Yeah, sorry for snapping. I realise that a lot more gets done at high bandwidth, I worry that this can achieve "local consensus" that just happens to treat principles that may be important to others as disposable. I did get a whiff of the interaction as it happens visiting in December, even if I was mostly in the 6th-floor land of infuriating intangibles rather than the 3rd-floor land of things that work or don't. I apologise for my frustration.
+1. In a physical meeting, there is higher bandwith, but a lot of the payload can be pity, intimidation, "nobody leaves before we have an agreement", etc.
Tim
On Sun, Feb 16, 2014 at 10:04 AM, Jon Robson wrote:
Brad since you work for the for the foundation and seem to have a lot of expertise in this area and seem to have been one of the more vocal supporters of free fonts have you reached out to your work colleagues over video conferencing or similar to understand the problems being hit and helped them work through them? Email doesn't seem to have been an effective method of communication in this situation as you have pointed out. Maybe you can help with documenting these issues and helping people like yourself understand the problems and why this change was reverted?
It always is a good idea to read IRC and pick up ideas there — especially if a channel isn't logged!
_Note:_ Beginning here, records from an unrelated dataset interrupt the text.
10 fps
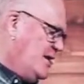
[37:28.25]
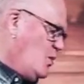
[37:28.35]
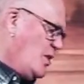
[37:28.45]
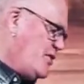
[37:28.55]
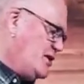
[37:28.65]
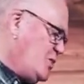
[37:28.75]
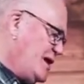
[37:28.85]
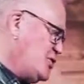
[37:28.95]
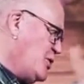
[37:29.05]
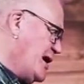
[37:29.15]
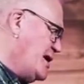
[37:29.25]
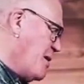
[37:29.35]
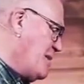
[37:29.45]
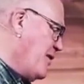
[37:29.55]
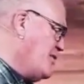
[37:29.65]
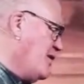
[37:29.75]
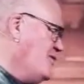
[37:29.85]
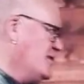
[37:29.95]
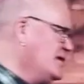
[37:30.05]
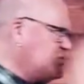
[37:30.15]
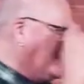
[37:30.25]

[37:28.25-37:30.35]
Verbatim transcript: one of the things we're doing coming out of COVID is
If an idea is fruitful, you just get it actioned off-irc (as a bug report, or as an addition to documentation).
For decision-making IRC is just more interactive and more ideas get conveyed and analyzed with less effort.
E-mail and formal "meetings" are in my view harder due to difficulty in conveying ideas or simply participating where I come up with a small idea and want to simply know what others think of it without putting effort into writing a verbose email.
Le 19/02/2014 09:34, Gryllida a écrit :
For decision-making IRC is just more interactive and more ideas get conveyed and analyzed with less effort.
Since IRC is more or less real time, that dismiss feedback from people not in the room (ie sleeping because of different timezone, not paying attention etc).
So yeah if you want quick feedback for something small, IRC is nice.
Else mailing list must be used to reach a wider audience.
The meetings are nice when you want to start the process or to close it. They also get you to the point faster than day long mailing lists debates.
From: Antoine Musso Date: Wed, 19 Feb 2014 11:28:33 +0100
Le 19/02/2014 09:34, Gryllida a écrit :
For decision-making IRC is just more interactive and more ideas get conveyed and analyzed with less effort.
[...] The meetings are nice when you want to start the process or to close it. They also get you to the point faster than day long mailing lists debates.
Not sure what you mean. There usually is no need to debate; you can just come to irc and reach understanding /easier/.